Silence. Then Ellen shrugged. “They can’t say I didn’t warn them about you. At the moment, all we care about is the panel that Kyle stole.”
“Does he have the whole room?”
“We don’t know.”
“Give me your best estimate.”
“We think he may or may not be somebody’s cat’s-paw for the sale of the entire room. Either way, he ended up with a panel from the room as a calling card to excite the international market.”
“Bloody hell. Who was the corpse that washed up in the San Juans, the one with Third World dental work?” Jake asked.
“Former KGB from the former Soviet Union.”
“What was he doing lately?”
“People.”
“Anyone in particular or was he an equal opportunity killer?”
“He worked for one of the Moscow mafiya chieftains for a while, then went freelance.”
“Why was he after Kyle?”
“No answer.”
“What do you have on Marju?”
“She was the usual loyal daughter of a downtrodden, diluted, bastardized Baltic country. The losers keep track of feuds, wars, and bloodlettings going back centuries. They’re good haters.”

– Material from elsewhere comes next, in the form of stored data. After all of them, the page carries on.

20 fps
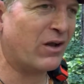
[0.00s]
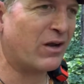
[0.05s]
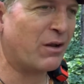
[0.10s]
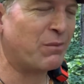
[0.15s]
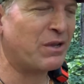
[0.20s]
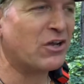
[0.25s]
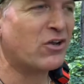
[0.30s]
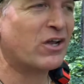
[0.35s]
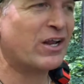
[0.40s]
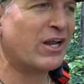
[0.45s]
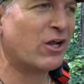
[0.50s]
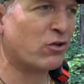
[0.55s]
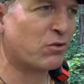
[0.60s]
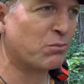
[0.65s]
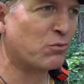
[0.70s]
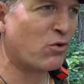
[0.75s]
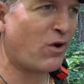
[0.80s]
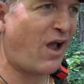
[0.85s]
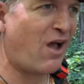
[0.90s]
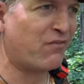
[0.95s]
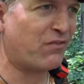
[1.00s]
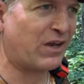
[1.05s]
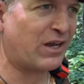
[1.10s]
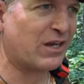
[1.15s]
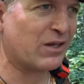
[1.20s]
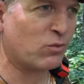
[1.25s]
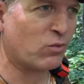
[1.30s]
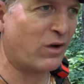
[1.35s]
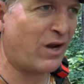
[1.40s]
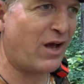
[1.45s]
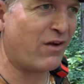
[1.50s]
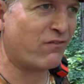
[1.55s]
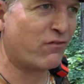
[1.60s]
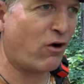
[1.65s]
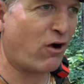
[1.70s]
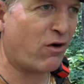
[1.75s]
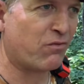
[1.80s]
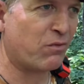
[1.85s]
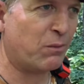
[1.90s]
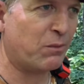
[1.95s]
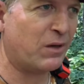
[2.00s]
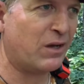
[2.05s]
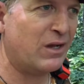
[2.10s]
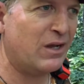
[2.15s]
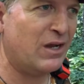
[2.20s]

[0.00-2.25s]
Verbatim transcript: I mean, you can hear some traffic because we're not far from a,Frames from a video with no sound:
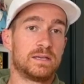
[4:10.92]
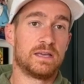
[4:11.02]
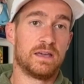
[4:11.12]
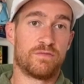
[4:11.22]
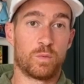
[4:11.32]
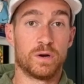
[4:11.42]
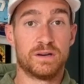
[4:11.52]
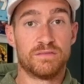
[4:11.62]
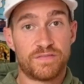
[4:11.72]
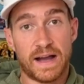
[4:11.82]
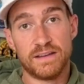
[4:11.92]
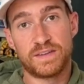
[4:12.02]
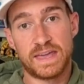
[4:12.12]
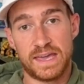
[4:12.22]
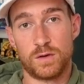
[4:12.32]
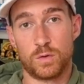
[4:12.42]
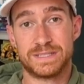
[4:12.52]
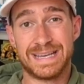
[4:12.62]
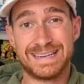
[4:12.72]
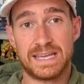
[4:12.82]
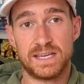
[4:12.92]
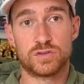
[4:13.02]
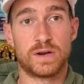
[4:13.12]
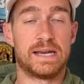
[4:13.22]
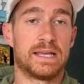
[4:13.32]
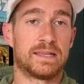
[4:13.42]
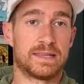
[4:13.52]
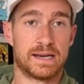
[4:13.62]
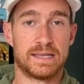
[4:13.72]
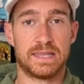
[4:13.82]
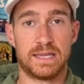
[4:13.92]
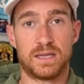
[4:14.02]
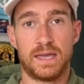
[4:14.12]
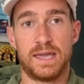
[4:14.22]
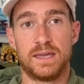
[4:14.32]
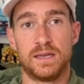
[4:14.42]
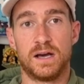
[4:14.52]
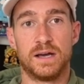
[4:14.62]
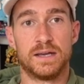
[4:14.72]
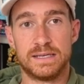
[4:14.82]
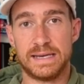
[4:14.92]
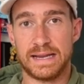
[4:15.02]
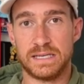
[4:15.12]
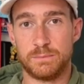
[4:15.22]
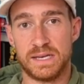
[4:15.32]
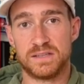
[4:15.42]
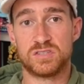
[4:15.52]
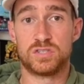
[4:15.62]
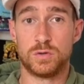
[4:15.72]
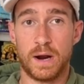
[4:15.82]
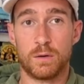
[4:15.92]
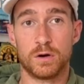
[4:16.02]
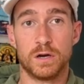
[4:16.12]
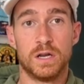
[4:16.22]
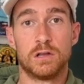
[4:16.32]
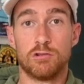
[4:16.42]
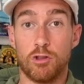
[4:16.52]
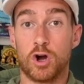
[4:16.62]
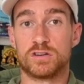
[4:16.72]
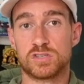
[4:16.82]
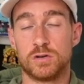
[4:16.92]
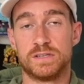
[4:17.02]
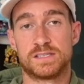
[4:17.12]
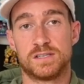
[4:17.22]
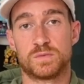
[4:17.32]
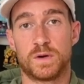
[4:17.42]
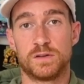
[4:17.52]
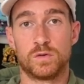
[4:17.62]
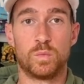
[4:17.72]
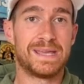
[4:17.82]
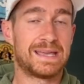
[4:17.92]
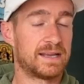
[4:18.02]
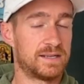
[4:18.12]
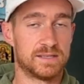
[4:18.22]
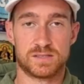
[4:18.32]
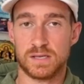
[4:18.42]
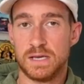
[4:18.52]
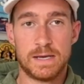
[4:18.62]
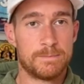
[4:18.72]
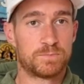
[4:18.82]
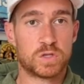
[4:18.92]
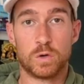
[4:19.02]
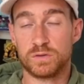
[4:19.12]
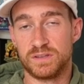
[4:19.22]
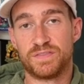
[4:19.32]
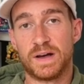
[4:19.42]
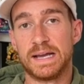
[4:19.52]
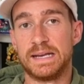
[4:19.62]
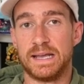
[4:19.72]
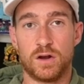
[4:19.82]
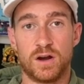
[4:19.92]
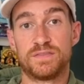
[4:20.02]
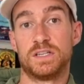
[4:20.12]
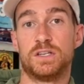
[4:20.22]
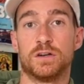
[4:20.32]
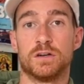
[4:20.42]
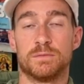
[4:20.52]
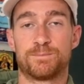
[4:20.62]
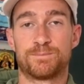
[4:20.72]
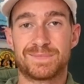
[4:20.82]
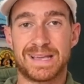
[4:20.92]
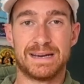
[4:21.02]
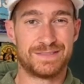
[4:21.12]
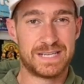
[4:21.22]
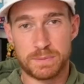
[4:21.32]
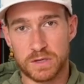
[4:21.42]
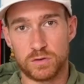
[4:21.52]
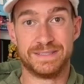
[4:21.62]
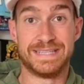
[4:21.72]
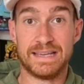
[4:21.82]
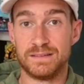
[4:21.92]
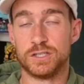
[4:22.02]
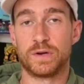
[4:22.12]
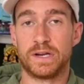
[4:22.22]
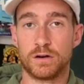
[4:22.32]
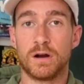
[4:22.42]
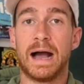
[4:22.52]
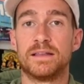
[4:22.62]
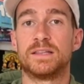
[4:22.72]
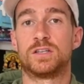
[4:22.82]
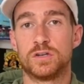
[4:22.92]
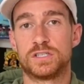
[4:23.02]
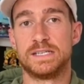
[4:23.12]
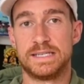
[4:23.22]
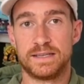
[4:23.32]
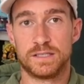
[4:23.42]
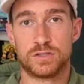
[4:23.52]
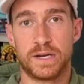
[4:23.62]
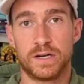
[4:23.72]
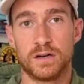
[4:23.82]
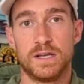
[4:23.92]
If we're in 5K or 10K training, then I think a 90-minute to 2-hour long, slow distance run on the weekend is totally fine, and often your kind of typical daily trainer, highly cushioned daily trainer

Jake already knew that. What he didn’t know was whether Marju’s brand of patriotism went beyond speaking an arcane language and taking up traditional Lithuanian crafts.
“How serious was she about freeing Lithuania?” he asked.
“From what we’ve discovered, good old Grandpa did a thorough job of infecting his granddaughter with a heavy dose of Father Country claptrap. She went to the usual ‘secret’ meetings, which were duly reported to the Russians by Lithuanian informers.”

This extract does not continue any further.